By Charlotte Webster-
The UK’s failure to do more to stop Covid -19 spreading early in the pandemic was one of the worst ever public health failures, according to a report by MPs .
The report says that a government approach – backed by its scientists – cost thousands of lives due to the delay in introducing the first lockdown.
The delay in introducing the national lockdown in the Uk was because the government was trying to manage the situation by achieving herd immunity by infection, the report said.
The result was that too little was done in the early weeks to stop Covid spreading, despite evidence from China and then Italy that it was a virus that was highly infectious, caused severe illness and for which there was no cure.
“The veil of ignorance through which the UK viewed the initial weeks of the pandemic was partly self-inflicted,” said the report.
Asked whether herd immunity had been a policy in the early days, Jeremy Hunt, chair of the Health and Social Care Committee, said he did not think there was any desire for the whole population to be infected.
However, the report also described the whole approach to the vaccination programme – from the research and development through to the rollout of the jabs – as “one of the most effective initiatives in UK history”.

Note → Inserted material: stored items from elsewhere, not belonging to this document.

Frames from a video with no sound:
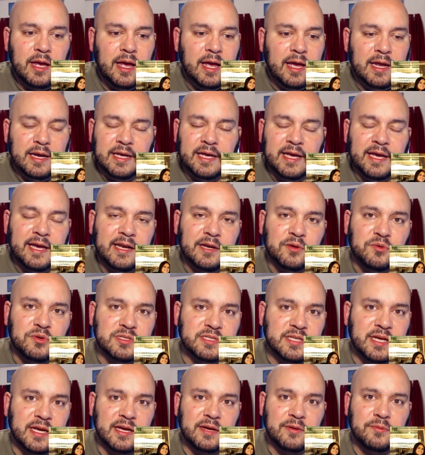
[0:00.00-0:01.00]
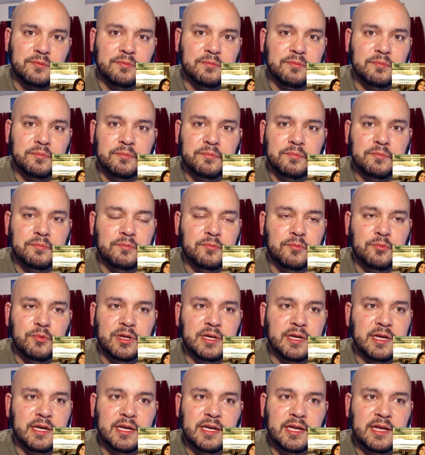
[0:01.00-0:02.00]
And again, it was like we
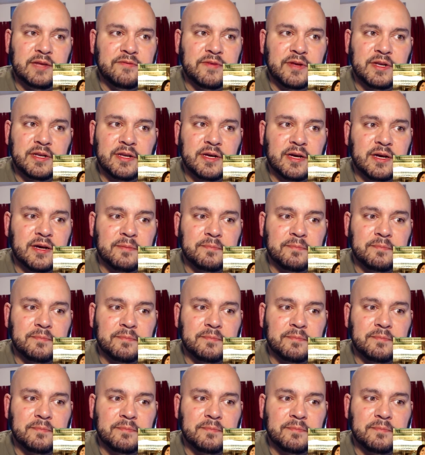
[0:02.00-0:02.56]
didn't even,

The report predominantly focuses on the response to the pandemic in England. The committee did not look at steps taken individually by Wales, Northern Ireland and Scotland.

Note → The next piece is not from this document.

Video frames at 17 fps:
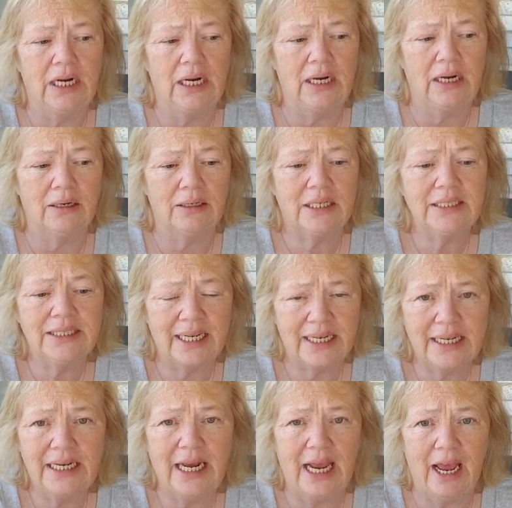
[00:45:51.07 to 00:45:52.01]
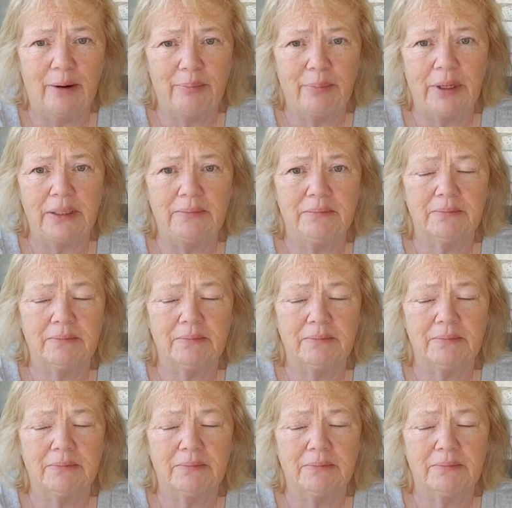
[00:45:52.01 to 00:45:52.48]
Because that can happen.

The findings are detailed in the report – Coronavirus: Lessons learned to date – from the Health and Social Care Committee and the Science and Technology Committee, which contain MPs from all parties.

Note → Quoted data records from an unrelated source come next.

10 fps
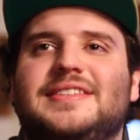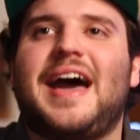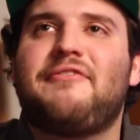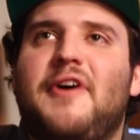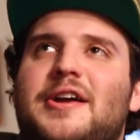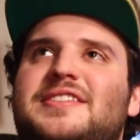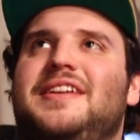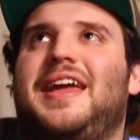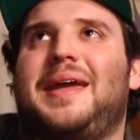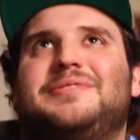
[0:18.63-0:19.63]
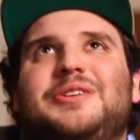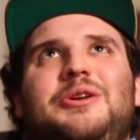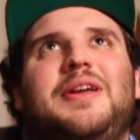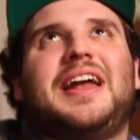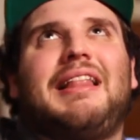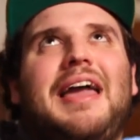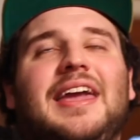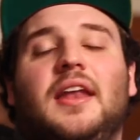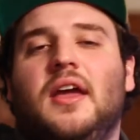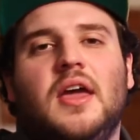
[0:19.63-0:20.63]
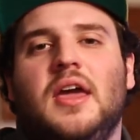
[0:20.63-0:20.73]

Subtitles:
Sapphire's in the name, so you know you gotta like it.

MPs call the pandemic, which has claimed more than 150,000 lives in the UK and nearly five million worldwide so far, the “biggest peacetime challenge” for a century.
Labour’s Shadow Secretary described the report as “a damning report into monumental errors made by ministers”.
“Ministers were warned but responded with complacency,” he said on Twitter, giving the example of “care homes left unprotected as the virus raged”.
He called for a public inquiry now to ensure that mistakes of “such tragic magnitude” are never repeated again.